The new antiepileptic drug lamotrigine (LTG; 3,5-diamino-6-(2,3-dichlorophenyl)-1,2,4-triazine) has been shown to be effective in the treatment of focal epilepsies with or without secondary generalization. Furthermore, some case reports indicate an efficacy in the treatment of bipolar affective disorders. It has been suggested that the main mechanism of action of LTG is the inhibition of glutamate release through blockade of voltage sensitive sodium channels and stabilisation of the neuronal membrane. Since some antidepressant drugs and the antiepileptic substance carbamazepine have calcium antagonistic properties, which may be of significance in the pathophysiology of epilepsies and affective disorders, the interaction of lamotrigine with carbamazepine and the organic calcium channel blocker verapamil was analyzed in the low Mg 2+-induced model epilepsy which has been shown to be suppressed specifically by organic calcium antagonists. Lamotrigine reduced the frequency of occurrence of low-magnesium induced field potentials in CA1 and CA3 areas of the hippocampus slice preparation (guinea pigs) in a dose-dependent manner.
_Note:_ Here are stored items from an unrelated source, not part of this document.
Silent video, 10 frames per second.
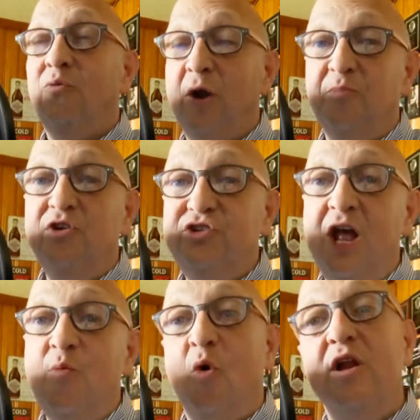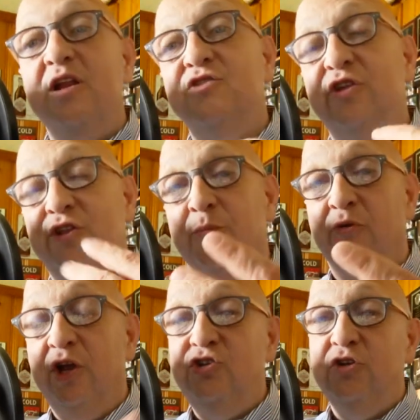represent what it is that they're
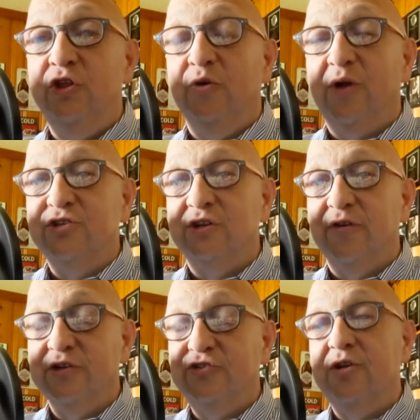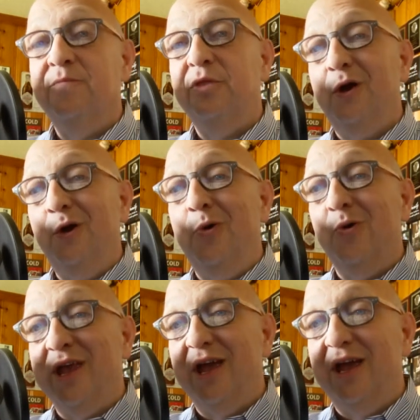preaching to the rest of us.
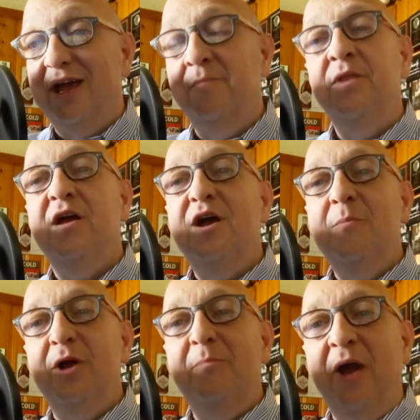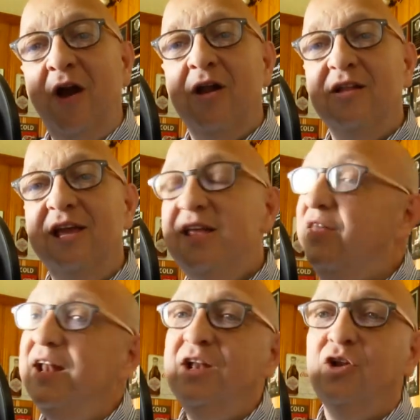Okay. But apparently,
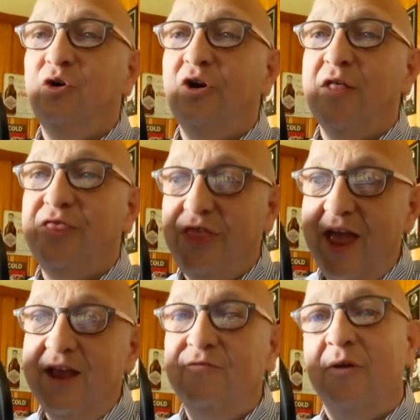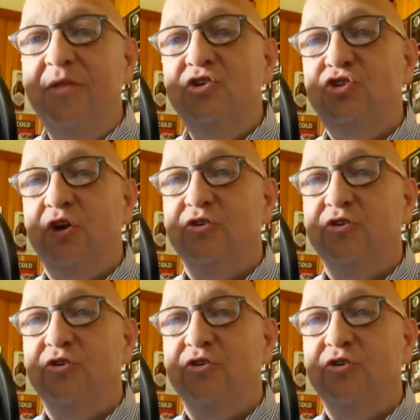they didn't learn a thing from this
The subthreshold concentrations which yielded no effect were 1 μmol/l for lamotrigine, 10 μmol/l for carbamazepine and 2 μmol/l for verapamil. Combinations of these subthreshold concentrations elicited a reduction in the repetition rate of field potentials. The results indicate that lamotrigine behaves additive with verapamil and carbamazepine what can be due to a common action on the same subtype of calcium channels. It can be assumed that lamotrigine may have besides its action on high-frequency sodium dependent action potentials also effects on calcium channels.